Assignment -> Wherever the word "says" turns up in a line of the entries, copy that line.

Supplied entries ->
++++++++++++++++++++

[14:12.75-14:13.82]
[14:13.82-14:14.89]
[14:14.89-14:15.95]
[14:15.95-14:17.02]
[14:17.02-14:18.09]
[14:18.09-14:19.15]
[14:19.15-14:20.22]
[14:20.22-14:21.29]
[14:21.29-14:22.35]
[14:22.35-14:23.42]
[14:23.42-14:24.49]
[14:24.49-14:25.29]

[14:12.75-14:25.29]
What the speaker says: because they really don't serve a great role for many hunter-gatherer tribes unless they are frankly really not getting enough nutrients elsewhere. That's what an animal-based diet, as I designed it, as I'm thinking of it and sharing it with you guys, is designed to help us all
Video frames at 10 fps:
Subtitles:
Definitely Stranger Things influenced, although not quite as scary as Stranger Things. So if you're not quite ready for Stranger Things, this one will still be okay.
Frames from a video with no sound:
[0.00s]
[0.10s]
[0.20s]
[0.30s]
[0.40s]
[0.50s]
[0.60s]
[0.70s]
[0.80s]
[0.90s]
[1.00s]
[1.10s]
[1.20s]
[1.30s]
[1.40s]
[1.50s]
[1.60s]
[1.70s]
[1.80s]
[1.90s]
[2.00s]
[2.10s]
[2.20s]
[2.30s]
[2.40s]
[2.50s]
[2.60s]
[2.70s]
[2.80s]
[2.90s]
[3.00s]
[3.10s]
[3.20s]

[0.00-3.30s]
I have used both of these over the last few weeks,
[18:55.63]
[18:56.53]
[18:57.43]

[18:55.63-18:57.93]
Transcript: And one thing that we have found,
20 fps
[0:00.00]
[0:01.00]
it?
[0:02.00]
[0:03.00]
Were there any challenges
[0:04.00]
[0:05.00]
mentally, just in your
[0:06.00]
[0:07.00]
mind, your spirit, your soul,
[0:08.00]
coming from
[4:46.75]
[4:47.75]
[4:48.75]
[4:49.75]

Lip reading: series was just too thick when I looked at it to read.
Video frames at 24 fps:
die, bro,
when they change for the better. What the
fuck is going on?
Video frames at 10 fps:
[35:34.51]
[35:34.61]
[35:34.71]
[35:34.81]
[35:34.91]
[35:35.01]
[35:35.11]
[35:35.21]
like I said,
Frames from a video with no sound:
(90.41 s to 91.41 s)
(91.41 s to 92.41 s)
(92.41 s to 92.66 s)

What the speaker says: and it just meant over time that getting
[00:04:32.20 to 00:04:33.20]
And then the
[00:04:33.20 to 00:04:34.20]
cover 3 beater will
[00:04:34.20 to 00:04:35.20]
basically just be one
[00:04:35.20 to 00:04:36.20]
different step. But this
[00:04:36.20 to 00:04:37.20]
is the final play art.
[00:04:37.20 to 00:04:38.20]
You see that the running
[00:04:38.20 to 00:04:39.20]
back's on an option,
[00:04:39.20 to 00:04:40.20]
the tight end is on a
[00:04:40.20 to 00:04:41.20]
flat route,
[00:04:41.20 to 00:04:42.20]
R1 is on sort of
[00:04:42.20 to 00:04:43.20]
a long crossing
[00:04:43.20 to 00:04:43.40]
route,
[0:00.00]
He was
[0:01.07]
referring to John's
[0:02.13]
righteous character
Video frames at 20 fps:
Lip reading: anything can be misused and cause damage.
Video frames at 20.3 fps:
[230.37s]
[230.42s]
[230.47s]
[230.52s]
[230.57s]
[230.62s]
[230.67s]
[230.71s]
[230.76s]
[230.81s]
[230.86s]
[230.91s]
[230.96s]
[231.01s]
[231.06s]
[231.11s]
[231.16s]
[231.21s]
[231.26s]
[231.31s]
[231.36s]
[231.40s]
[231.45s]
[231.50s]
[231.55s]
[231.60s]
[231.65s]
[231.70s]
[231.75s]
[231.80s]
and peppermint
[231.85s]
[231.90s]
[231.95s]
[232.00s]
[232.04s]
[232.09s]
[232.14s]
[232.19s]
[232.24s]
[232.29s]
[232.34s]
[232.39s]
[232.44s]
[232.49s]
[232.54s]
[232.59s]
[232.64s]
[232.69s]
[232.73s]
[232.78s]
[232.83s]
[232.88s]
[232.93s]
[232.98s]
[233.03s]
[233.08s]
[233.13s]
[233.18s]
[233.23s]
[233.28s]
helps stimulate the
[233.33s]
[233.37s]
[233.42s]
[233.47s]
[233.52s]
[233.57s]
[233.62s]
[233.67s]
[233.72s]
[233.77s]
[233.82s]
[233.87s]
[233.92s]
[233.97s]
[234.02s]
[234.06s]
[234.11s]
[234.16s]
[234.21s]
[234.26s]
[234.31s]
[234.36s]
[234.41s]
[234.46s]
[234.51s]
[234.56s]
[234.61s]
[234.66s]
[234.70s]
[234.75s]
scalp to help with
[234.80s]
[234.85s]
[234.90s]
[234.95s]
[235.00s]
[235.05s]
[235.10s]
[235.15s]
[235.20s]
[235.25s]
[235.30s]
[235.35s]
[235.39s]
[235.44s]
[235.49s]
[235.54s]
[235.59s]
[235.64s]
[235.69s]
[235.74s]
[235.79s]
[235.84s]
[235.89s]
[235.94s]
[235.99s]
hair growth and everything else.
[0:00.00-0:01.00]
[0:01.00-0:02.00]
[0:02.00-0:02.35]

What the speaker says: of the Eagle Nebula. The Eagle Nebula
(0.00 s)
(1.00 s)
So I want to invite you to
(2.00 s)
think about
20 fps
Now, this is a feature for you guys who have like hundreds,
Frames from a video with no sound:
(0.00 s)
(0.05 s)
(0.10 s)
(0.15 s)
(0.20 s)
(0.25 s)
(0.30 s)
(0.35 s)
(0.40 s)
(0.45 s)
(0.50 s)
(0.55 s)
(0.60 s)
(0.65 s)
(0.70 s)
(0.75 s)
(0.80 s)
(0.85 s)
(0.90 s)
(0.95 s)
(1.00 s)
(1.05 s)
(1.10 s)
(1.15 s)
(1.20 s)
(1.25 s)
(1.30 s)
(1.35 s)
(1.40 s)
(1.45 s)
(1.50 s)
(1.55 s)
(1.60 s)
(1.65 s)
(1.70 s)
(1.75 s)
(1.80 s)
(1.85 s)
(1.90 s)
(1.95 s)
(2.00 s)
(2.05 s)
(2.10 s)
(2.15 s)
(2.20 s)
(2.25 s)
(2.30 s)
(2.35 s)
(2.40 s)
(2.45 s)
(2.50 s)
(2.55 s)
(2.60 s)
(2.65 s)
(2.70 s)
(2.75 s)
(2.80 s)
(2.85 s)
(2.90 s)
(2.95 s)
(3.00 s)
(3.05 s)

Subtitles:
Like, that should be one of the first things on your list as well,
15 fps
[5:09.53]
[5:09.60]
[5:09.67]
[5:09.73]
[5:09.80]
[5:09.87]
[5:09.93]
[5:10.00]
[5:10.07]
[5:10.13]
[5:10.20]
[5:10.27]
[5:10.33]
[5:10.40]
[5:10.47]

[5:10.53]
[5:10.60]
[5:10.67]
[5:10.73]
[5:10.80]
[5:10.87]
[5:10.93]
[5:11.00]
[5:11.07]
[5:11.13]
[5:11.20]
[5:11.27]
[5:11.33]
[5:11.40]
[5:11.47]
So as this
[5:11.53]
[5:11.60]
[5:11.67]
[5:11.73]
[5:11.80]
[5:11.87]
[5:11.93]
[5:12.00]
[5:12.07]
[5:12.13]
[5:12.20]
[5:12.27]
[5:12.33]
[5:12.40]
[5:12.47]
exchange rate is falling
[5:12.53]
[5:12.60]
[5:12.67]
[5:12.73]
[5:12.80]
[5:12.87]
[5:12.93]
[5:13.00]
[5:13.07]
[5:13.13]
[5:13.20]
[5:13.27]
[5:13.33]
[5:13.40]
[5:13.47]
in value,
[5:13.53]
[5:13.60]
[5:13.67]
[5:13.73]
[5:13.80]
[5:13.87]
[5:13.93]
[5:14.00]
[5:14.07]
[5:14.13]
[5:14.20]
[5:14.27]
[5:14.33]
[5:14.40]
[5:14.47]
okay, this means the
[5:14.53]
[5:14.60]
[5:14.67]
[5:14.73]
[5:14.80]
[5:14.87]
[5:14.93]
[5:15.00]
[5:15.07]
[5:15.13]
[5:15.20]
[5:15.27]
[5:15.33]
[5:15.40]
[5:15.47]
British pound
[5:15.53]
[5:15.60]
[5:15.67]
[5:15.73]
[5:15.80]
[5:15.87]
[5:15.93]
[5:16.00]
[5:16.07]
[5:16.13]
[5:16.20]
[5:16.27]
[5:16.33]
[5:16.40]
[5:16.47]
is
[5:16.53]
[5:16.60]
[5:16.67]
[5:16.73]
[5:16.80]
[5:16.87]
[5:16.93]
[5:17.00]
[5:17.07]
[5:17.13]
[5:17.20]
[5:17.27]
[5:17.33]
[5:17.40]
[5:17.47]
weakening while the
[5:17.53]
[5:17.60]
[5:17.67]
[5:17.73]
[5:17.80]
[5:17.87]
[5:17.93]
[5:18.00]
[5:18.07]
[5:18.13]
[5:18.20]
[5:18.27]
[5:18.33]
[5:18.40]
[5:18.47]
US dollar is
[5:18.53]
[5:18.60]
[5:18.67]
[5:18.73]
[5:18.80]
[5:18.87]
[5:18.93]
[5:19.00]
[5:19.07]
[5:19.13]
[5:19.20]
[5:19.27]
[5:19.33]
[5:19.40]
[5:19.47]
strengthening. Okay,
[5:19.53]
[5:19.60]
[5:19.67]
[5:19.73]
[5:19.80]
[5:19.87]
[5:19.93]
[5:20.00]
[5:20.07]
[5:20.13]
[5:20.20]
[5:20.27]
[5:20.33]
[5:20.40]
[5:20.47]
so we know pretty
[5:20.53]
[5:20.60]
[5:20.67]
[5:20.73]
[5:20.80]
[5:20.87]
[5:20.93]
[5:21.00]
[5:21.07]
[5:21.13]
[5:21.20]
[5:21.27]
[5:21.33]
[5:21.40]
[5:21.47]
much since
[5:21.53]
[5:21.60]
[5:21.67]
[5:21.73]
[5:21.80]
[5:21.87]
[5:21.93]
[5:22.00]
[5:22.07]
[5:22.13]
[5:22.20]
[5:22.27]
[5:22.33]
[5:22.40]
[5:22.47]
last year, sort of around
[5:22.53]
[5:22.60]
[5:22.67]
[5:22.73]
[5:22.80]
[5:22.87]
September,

++++++++++++++++++++

Written response ->
What the speaker says: because they really don't serve a great role for many hunter-gatherer tribes unless they are frankly really not getting enough nutrients elsewhere. That's what an animal-based diet, as I designed it, as I'm thinking of it and sharing it with you guys, is designed to help us all
What the speaker says: and it just meant over time that getting
What the speaker says: of the Eagle Nebula. The Eagle Nebula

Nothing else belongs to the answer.